The nonprofit sector has always had its share of challenges. I’ve been involved with nonprofits for over 20 years, and I’ve lived through many of them.
But as pressure on nonprofits has increased in recent years, one of the symptoms of a greater problem in the sector has gotten much worse: turnover in development and fundraising staff. Fundraisers are fleeing their organizations and the sector in droves, or they’re turning to cushier jobs at large organizations that are already well-resourced.
It’s one of the most disruptive problems in our sector today, and it’s the direct result of a disease that often sets experienced, knowledgeable fundraisers directly at odds with their nonprofit leaders and boards of directors. What is this disease? An unhealthy culture of philanthropy.
To be perfectly honest, too many nonprofit leaders view — and treat — fundraising as “less than” their program-focused work. Many talented fundraisers who have developed highly specific skillsets through years on the front lines of development are treated like the used car salespeople of the sector — or even worse, like our chosen profession comes down to begging for handouts. Like we should carry out our work apologetically instead of with pride and satisfaction; and with as small a budget as possible instead of a reasonable investment in our people and systems.
This attitude is short-sighted and self-defeating, and it does a real disservice to both the nonprofit organization and the fundraising professional. When you consider the fact that achieving long-term financial stability remains the nonprofit sector’s greatest challenge, you quickly realize it’s an attitude that nonprofits can no longer afford to have.
Whether you’re a big-city hospital or a small-town arts center, you simply can’t survive — much less thrive — without the revenue fundraising provides. Yet, over and over, organizations assume this attitude that costs them dearly and makes their fundraisers flee – which leaves their donor relationships out in the cold.
Here are a few concrete examples.
When an organization budgets for philanthropic revenue without considering their fundraisers’ perspective on what the donor base and department workloads can bear, its leaders place a potentially unbearable weight on the shoulders of development.
When budget performance problems arise mid-year and leadership decides that they’ll just put on a “new” fundraising event to fill the gap – without thinking through the timing, the potential audience base, or tactical load the staff is already bearing – it’s like throwing an anchor to a fundraiser who actually needs a life preserver.
When an organization tries to save money by hiring younger, less experienced fundraising staff into leadership roles with high expectations and little support, it sets itself up for another costly hire within the next year and contributes to a trend that drives young talent out of our sector.
Sound familiar? It should. Many of us are familiar with the Haas Jr. Fund/CompassPoint report Underdeveloped, which offers some enlightening insights into the challenges faced by organizations and their fundraising staff (and should be required reading for all executive, development and finance directors). These include:
Too little investment in development capacity
Unrealistic plans for mission-area growth that lead to even more unrealistic budgets
A lack of understanding around the roles of the fundraiser, the board, the executive director and of every other member of a non-profit organization’s team in fundraising
Lack of training and a diverse pipeline of fundraising professionals
Successful fundraising requires partnership among all teams in an organization; in other words, it takes a true culture of philanthropy. Every single person, from the administrative assistant to the executive director, from the program staff to the board president, needs to understand and value what philanthropy can accomplish for the organization, and how vital it is to success. Even if a nonprofit does the best work on earth, over the long haul it simply won’t survive without a healthy culture of philanthropy.

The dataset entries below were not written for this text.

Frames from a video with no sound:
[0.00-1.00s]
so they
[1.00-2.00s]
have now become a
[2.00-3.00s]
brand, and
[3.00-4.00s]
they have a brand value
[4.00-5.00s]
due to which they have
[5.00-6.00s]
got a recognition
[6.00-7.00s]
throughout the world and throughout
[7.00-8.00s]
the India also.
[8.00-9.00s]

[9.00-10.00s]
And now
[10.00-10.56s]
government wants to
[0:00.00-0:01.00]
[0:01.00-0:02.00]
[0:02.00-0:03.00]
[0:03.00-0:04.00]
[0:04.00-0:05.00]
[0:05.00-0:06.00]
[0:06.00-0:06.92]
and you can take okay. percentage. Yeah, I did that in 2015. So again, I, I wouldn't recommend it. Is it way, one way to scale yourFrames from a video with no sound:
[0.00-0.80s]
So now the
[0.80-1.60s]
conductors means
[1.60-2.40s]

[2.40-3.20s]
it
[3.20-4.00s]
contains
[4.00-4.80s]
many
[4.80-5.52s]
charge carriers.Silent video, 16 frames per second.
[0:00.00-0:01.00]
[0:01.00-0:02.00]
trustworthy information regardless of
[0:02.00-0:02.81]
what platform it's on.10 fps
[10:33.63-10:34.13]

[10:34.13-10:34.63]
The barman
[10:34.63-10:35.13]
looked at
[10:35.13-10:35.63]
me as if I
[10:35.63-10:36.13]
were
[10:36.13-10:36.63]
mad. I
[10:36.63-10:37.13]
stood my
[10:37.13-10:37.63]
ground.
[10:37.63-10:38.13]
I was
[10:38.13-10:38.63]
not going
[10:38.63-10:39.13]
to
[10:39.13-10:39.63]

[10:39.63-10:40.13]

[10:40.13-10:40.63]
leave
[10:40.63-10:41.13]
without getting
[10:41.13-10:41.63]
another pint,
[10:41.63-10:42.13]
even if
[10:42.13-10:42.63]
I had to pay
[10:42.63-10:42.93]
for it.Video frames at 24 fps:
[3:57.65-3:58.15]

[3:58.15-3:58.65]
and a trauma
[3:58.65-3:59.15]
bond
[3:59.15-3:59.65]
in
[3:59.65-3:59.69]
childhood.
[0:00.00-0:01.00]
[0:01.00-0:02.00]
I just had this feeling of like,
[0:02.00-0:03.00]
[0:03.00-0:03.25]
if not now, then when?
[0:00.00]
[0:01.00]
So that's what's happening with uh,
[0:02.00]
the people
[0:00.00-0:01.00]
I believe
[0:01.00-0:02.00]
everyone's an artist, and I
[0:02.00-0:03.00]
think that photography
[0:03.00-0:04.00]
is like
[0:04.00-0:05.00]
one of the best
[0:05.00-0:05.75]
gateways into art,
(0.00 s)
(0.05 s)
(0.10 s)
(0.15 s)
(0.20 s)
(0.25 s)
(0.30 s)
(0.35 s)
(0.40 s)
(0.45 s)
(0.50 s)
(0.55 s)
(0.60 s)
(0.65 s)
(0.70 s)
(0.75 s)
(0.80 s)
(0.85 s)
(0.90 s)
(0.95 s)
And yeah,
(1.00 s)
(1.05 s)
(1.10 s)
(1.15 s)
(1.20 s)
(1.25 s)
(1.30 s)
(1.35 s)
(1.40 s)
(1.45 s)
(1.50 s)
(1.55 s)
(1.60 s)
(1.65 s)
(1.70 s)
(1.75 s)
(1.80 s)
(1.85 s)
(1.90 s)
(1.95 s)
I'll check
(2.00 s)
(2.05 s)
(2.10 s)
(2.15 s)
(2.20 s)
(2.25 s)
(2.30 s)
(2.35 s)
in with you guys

At The Ostara Group, we offer our nonprofit clients the unvarnished truth. This means that if there’s a schism between the leadership and fundraisers, we don’t shrink from that reality — we take it on and help build the necessary organizational bridges.
We’re continuing our truth-telling to nonprofit leaders through this blog. Our team at Ostara will draw from almost a combined century on the ground in nonprofits of all stripes to engage our nonprofit community and thoughtfully address these challenges on an ongoing basis. We’ll offer strategic thoughts and specific, practical tips on how every nonprofit can grow its revenue and build a sustainable culture of philanthropy from the ground up.
Creating and sustaining an effective culture of philanthropy is an absolute must for nonprofits today, and we need to create community and support around how to do it. There’s just too much work to do, and too many problems for our organizations to help society solve, to let misunderstandings about fundraising get in the way of the mission.